> [Supplied data]

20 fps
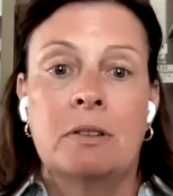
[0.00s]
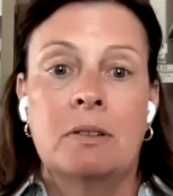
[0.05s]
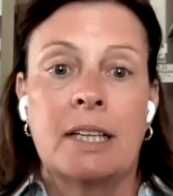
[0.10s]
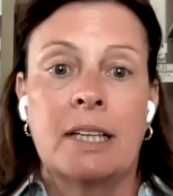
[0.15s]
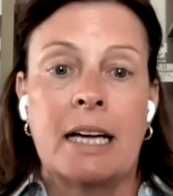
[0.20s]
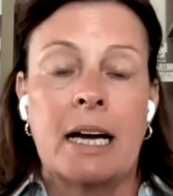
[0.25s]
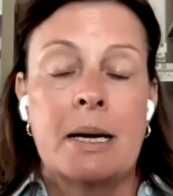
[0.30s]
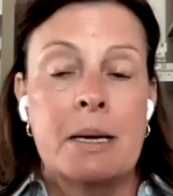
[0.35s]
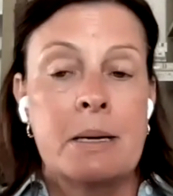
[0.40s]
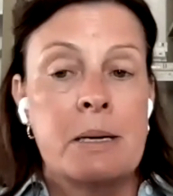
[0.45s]

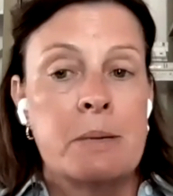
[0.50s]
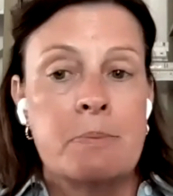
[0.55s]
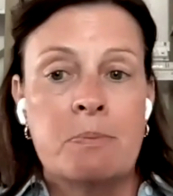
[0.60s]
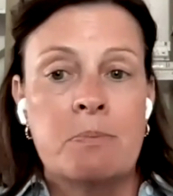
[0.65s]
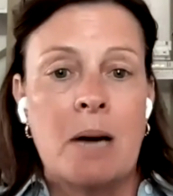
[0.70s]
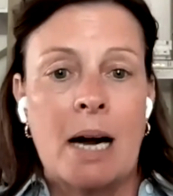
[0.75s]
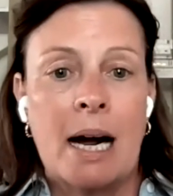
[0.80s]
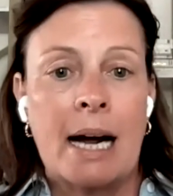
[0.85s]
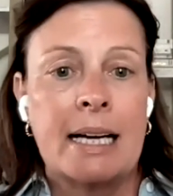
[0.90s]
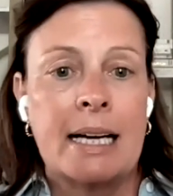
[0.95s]
Like I
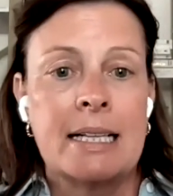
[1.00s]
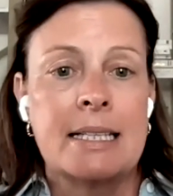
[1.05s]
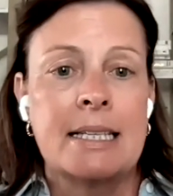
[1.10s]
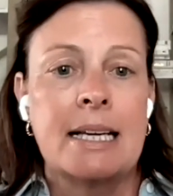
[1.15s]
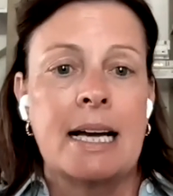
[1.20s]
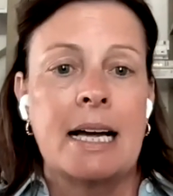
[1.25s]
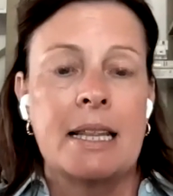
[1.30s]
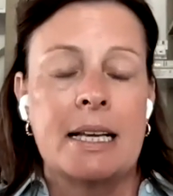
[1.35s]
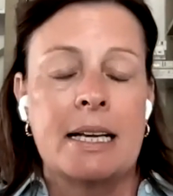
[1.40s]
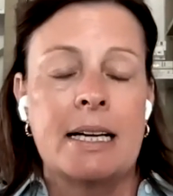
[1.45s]
can
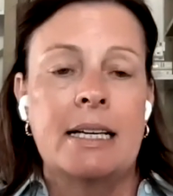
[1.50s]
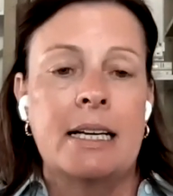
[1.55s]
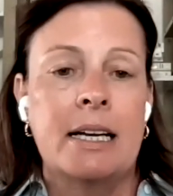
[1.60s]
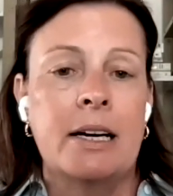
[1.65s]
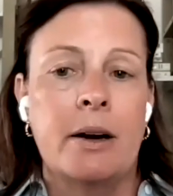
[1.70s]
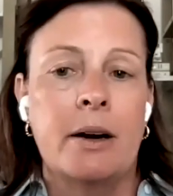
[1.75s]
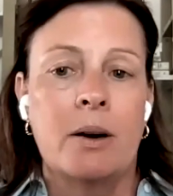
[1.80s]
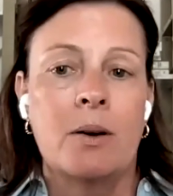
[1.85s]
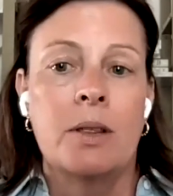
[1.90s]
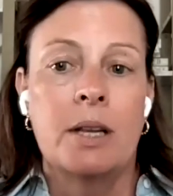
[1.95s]
say that,
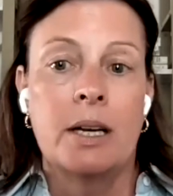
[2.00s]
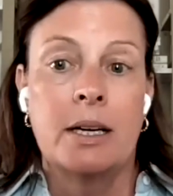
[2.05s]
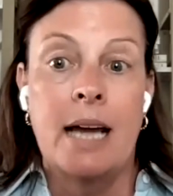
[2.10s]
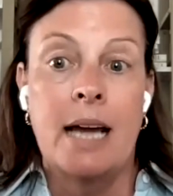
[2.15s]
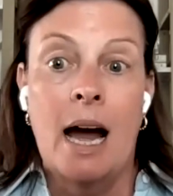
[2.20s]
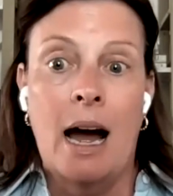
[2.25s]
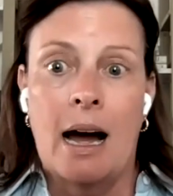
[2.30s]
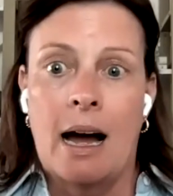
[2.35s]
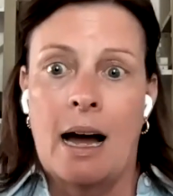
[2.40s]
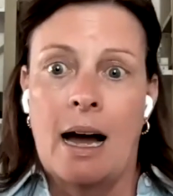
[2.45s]

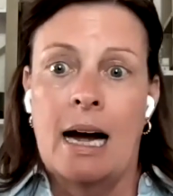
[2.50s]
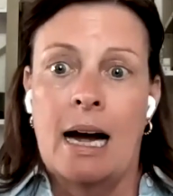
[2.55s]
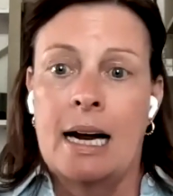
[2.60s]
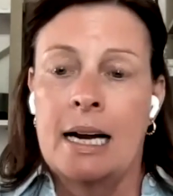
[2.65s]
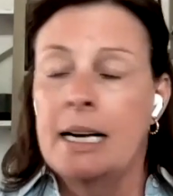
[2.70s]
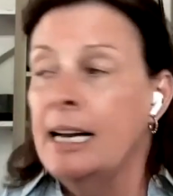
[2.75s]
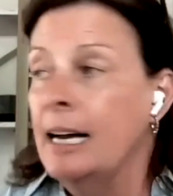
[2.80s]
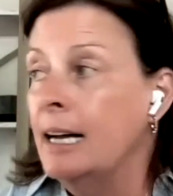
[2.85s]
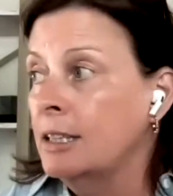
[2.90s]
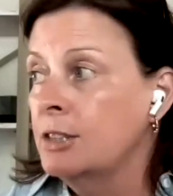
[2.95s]
yeah,
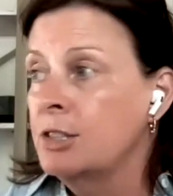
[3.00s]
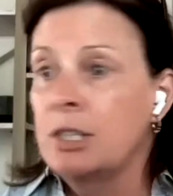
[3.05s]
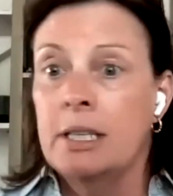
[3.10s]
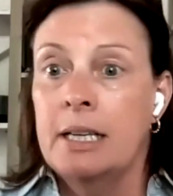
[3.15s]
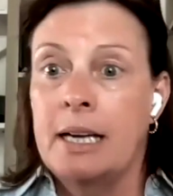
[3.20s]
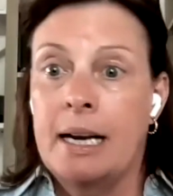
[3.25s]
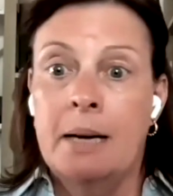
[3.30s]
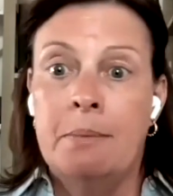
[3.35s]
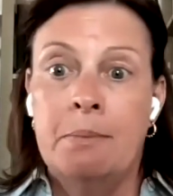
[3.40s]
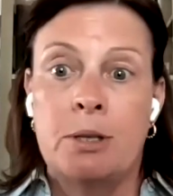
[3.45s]
I
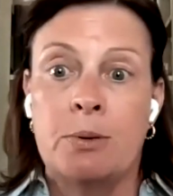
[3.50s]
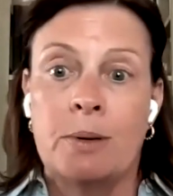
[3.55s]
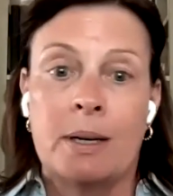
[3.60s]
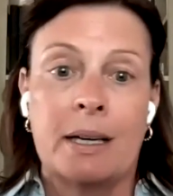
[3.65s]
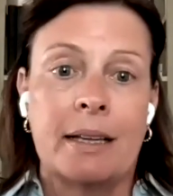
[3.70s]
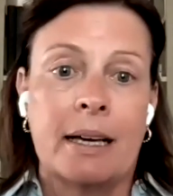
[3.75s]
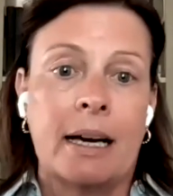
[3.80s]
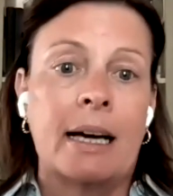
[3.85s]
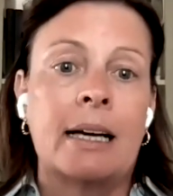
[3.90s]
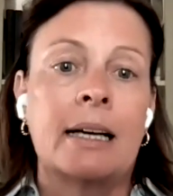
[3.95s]
actually am
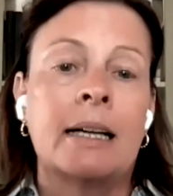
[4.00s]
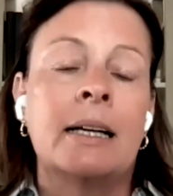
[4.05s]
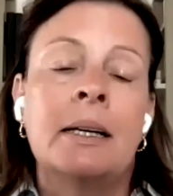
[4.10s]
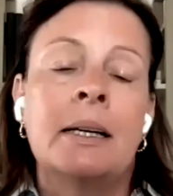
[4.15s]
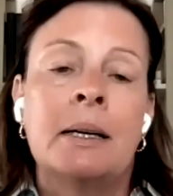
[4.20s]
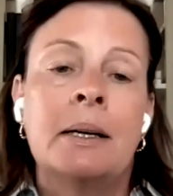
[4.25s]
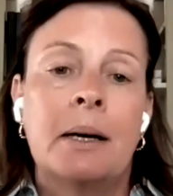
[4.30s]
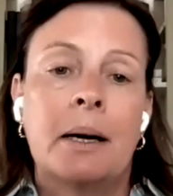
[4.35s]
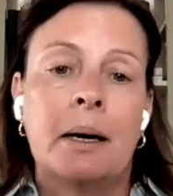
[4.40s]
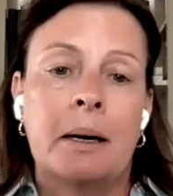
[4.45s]
doing that.
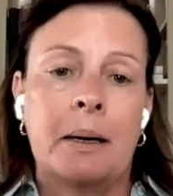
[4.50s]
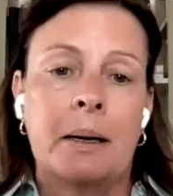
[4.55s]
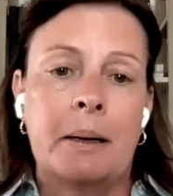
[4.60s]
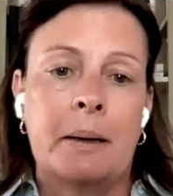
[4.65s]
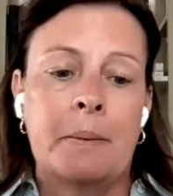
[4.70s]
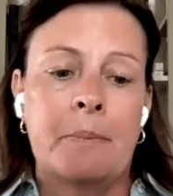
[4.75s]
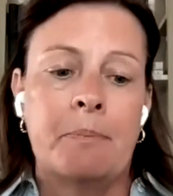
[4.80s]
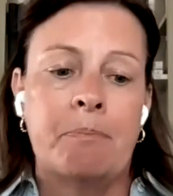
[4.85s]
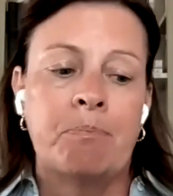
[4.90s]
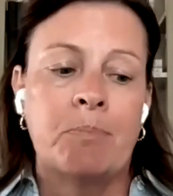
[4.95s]

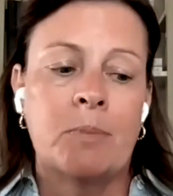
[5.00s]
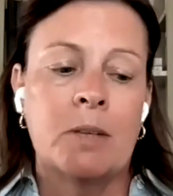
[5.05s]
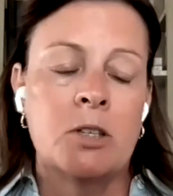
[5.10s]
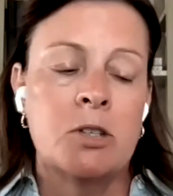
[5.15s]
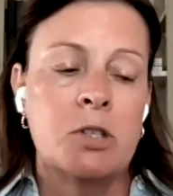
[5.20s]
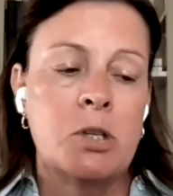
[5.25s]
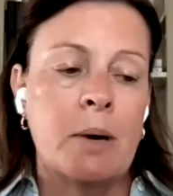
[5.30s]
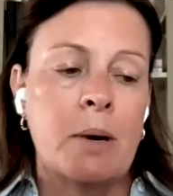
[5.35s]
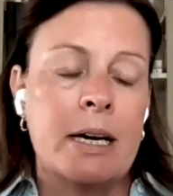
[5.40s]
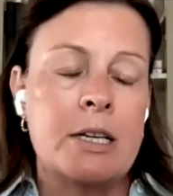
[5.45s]
And
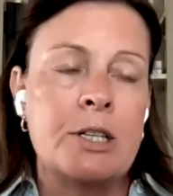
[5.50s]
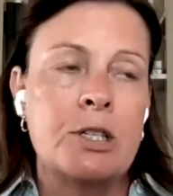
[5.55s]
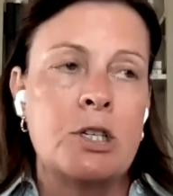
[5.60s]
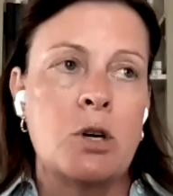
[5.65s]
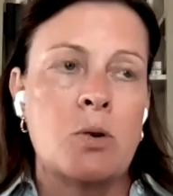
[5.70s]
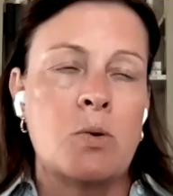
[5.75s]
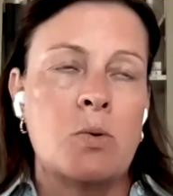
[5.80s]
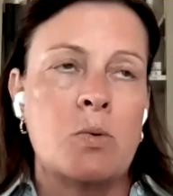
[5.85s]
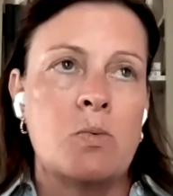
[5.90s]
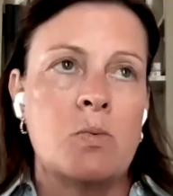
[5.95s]
so I just
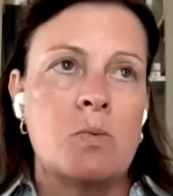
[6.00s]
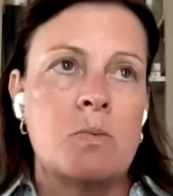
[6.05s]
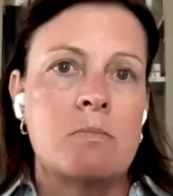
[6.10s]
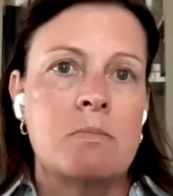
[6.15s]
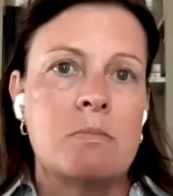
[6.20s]
don't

> [Task item]
What is needed is a verbatim copy of the material, minus its pictures.

> [Exercise response]
20 fps
[0.00s]
[0.05s]
[0.10s]
[0.15s]
[0.20s]
[0.25s]
[0.30s]
[0.35s]
[0.40s]
[0.45s]

[0.50s]
[0.55s]
[0.60s]
[0.65s]
[0.70s]
[0.75s]
[0.80s]
[0.85s]
[0.90s]
[0.95s]
Like I
[1.00s]
[1.05s]
[1.10s]
[1.15s]
[1.20s]
[1.25s]
[1.30s]
[1.35s]
[1.40s]
[1.45s]
can
[1.50s]
[1.55s]
[1.60s]
[1.65s]
[1.70s]
[1.75s]
[1.80s]
[1.85s]
[1.90s]
[1.95s]
say that,
[2.00s]
[2.05s]
[2.10s]
[2.15s]
[2.20s]
[2.25s]
[2.30s]
[2.35s]
[2.40s]
[2.45s]

[2.50s]
[2.55s]
[2.60s]
[2.65s]
[2.70s]
[2.75s]
[2.80s]
[2.85s]
[2.90s]
[2.95s]
yeah,
[3.00s]
[3.05s]
[3.10s]
[3.15s]
[3.20s]
[3.25s]
[3.30s]
[3.35s]
[3.40s]
[3.45s]
I
[3.50s]
[3.55s]
[3.60s]
[3.65s]
[3.70s]
[3.75s]
[3.80s]
[3.85s]
[3.90s]
[3.95s]
actually am
[4.00s]
[4.05s]
[4.10s]
[4.15s]
[4.20s]
[4.25s]
[4.30s]
[4.35s]
[4.40s]
[4.45s]
doing that.
[4.50s]
[4.55s]
[4.60s]
[4.65s]
[4.70s]
[4.75s]
[4.80s]
[4.85s]
[4.90s]
[4.95s]

[5.00s]
[5.05s]
[5.10s]
[5.15s]
[5.20s]
[5.25s]
[5.30s]
[5.35s]
[5.40s]
[5.45s]
And
[5.50s]
[5.55s]
[5.60s]
[5.65s]
[5.70s]
[5.75s]
[5.80s]
[5.85s]
[5.90s]
[5.95s]
so I just
[6.00s]
[6.05s]
[6.10s]
[6.15s]
[6.20s]
don't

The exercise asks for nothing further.